Thursday, November 17, 2011

Not Being Paid A Complement

The title of this article contains a deliberate mistake. Complement is wrong; it should be compliment.

The so-called complementary offer, by which one normally means bars, restaurants and clubs, is a complement to the primary element of the tourism industry, the hotels. It completes the industry, but by perception, if not by definition, it comes down the industry food chain and is considered subordinate. As a consequence, it fails to be paid a proper compliment, or so it claims.

Palma town hall's efforts to up its tourism game by bringing together different bodies from the industry haven't gone down well with the restaurant associations of either CAEB, the Balearics business confederation, or PIMEM, the small to medium-sized businesses association. They feel as though have been ignored.

The fact is that they probably have been ignored. And ignored for different reasons. One is that they don't sing with anything like a unified or co-operative voice, and not just in Palma. Two, and following on from this, they don't have a collective organisation with the clout that demands to be paid attention to and which can command some lobbying space of the type that the hotel sector can. Three is that other parts of the industry, the hotels in other words, look upon the restaurants, to put it bluntly, as parasitic and incapable of or unwilling to actively involve themselves in promotion efforts. Four is that, as a group, they simply lack the financial muscle to make themselves important players in helping to drive the tourism industry.

CAEB and PIMEM are doing something about the first two, combining their respective associations for restaurants, bars and entertainment in order to try and give themselves a voice which will be listened to.

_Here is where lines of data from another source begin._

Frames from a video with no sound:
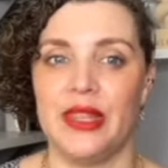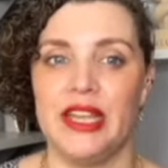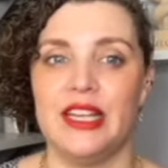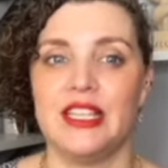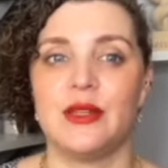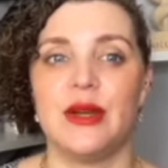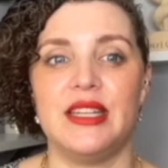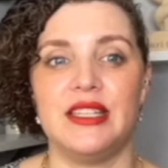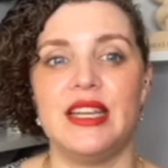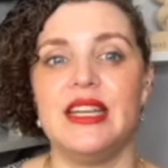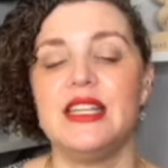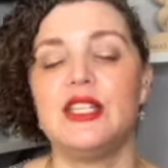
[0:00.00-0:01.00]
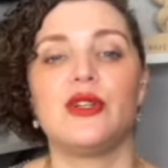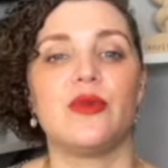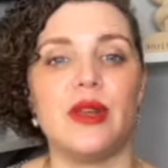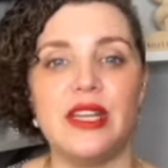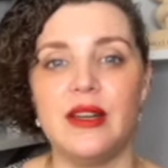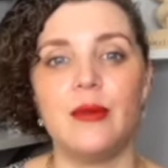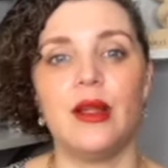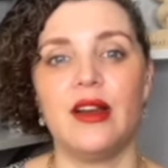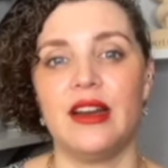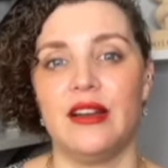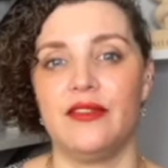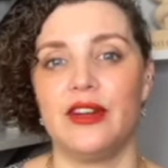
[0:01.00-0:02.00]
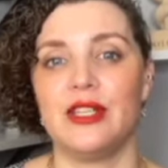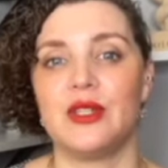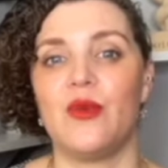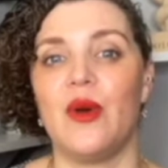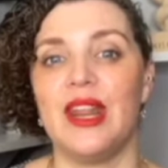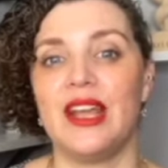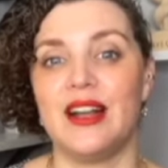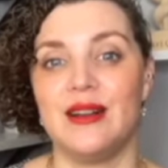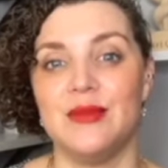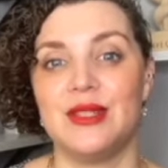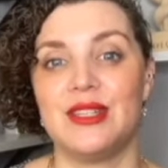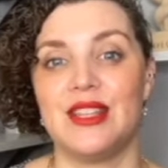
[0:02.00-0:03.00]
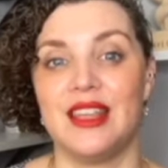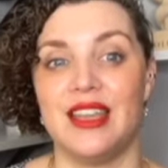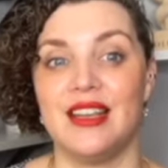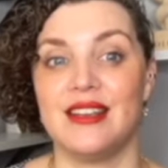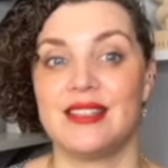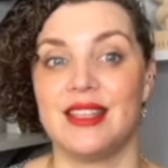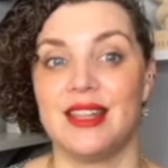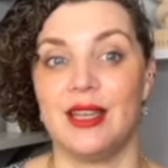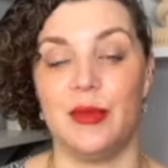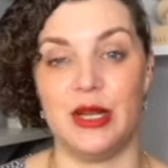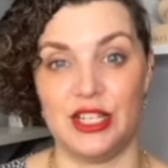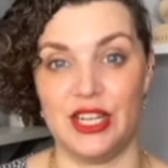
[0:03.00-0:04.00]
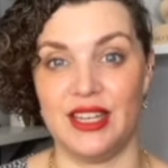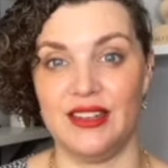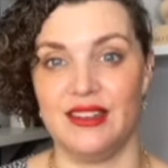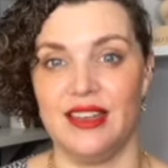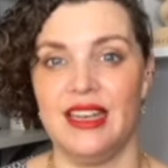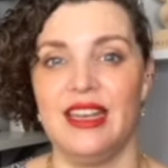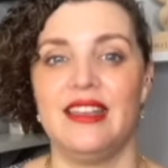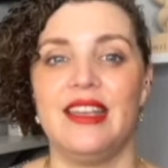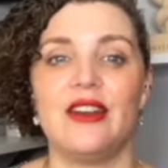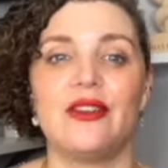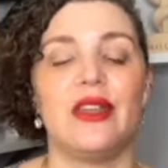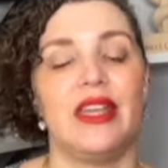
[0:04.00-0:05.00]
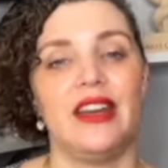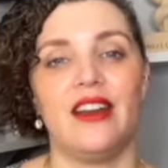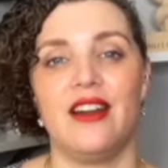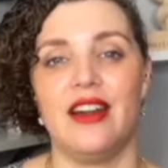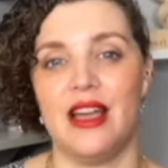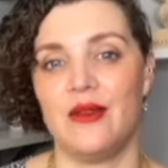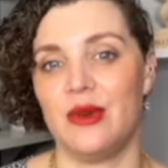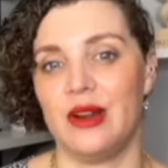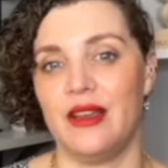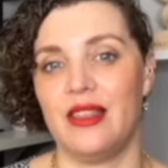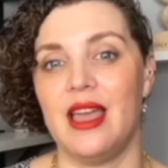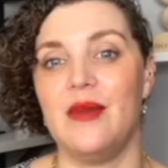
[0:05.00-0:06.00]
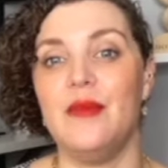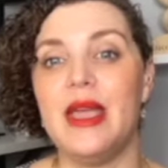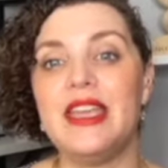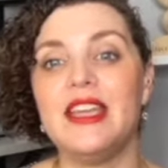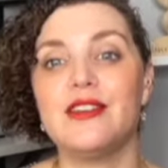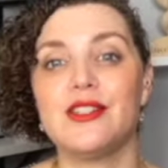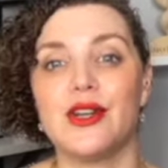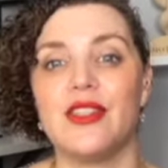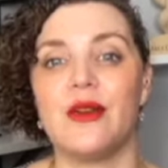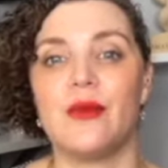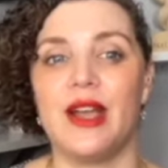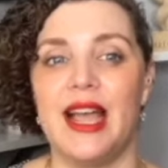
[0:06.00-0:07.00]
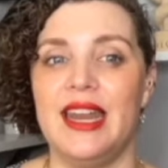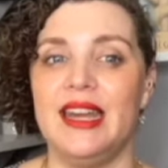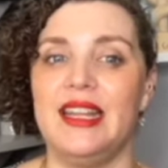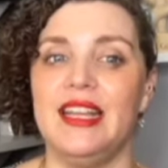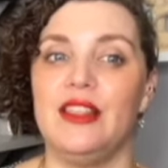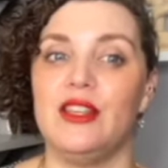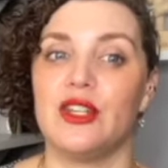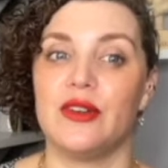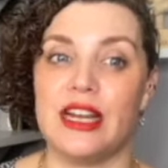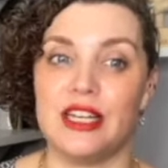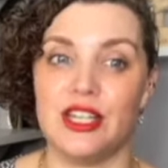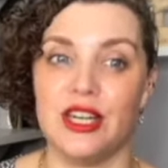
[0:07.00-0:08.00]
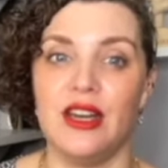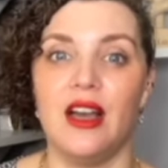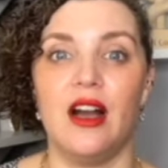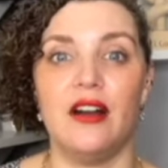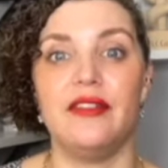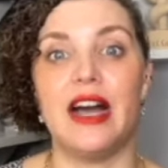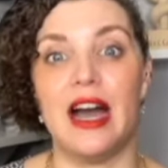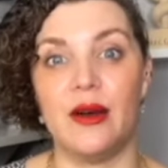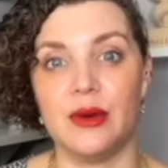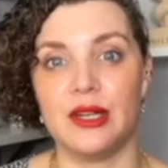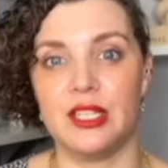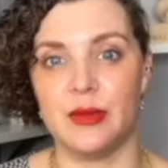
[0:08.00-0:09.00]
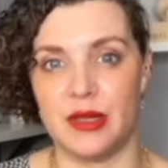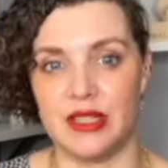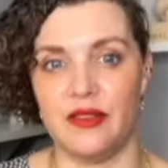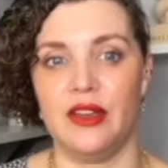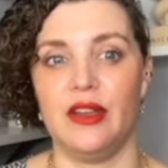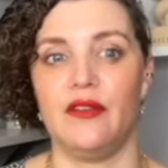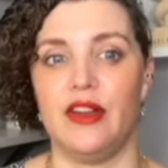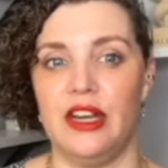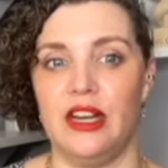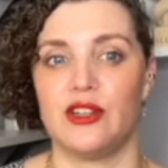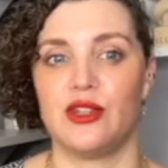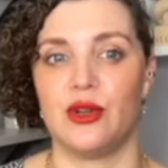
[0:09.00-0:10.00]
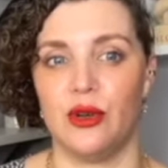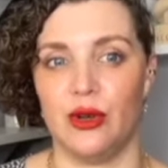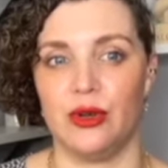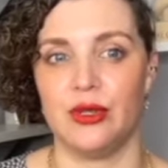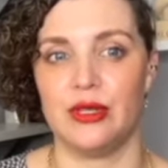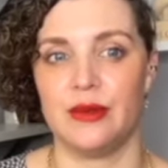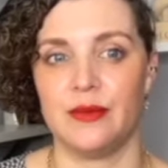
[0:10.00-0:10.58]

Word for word: So I decided to redouble our efforts when it comes to things like budgeting, calculating our net worth, and making sure that we're headed in the direction of our specific financial goals.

But why haven't they done this before?

Firstly, because the different associations themselves have their own agendas. CAEB and PIMEM aren't the only ones. There is also, for example, Acotur, the tourism businesses association. These organisations occupy similar territory, duplicating or contradicting each other as the case may be. Secondly, restaurants in mostly any town or resort you care to mention function with their own interests to the fore. Co-operation has generally been absent, except where powerful and small groups of owners work together for their own benefit. Thirdly, and this is the unpalatable truth, the hotels have a point; the restaurants have been parasitic. They have done well simply by being there, but now, thanks to all-inclusives, heightened competition, economic crisis, the rules have changed, and the restaurants have been marginalised.

This sounds like a damning indictment of the complementary sector, but the lack of compliment paid to them stems also from a peculiar ambivalence shown to the restaurants.

The Spanish hotel confederation wants the new national government to make changes to help the tourism industry. One of these is a reduction in IVA, and the example is cited of how such a reduction in France has helped the restaurant sector. Not the hotels, the restaurants.

So, what has this to do with attitudes towards Mallorca's restaurants? Something very significant, and that is that the French tourism industry is very different to Spain's. France doesn't have anything like the concentration of resorts that Spain and Mallorca have. It has resorts, but there is little that is comparable. It does have all-inclusive hotels but not like Spain or Mallorca do.

A reduction in value added tax to boost French restaurants was not simply a case of being helpful. It was a recognition of the central role of restaurants within the tourism industry. France's restaurants are not complementary. It's the other way round; the hotels are. The French don't need to bang on about gastronomy, because everyone knows about the cuisine, and given the nature of the French tourism industry, the restaurants are absolutely essential.

A reduction in IVA might make some difference to Mallorca's restaurants, but not much. What would make a difference would be were they not treated as the tourism industry's doormats. But because they have never had that position of centrality, as they do in France, they are in a position of weakness, which is why they get ignored and why there is an ambivalence towards them.

Yet, gastronomy is meant to be one of Mallorca's strengths. Maybe it is, but without an attitudinal shift on behalf of other players in the tourism industry, it won't be. The restaurants have brought much of this ambivalence on themselves, but while the hotels continue to dominate the industry, a situation that will not change, they can't expect to ever be more than complementary or to be paid their rightful compliments.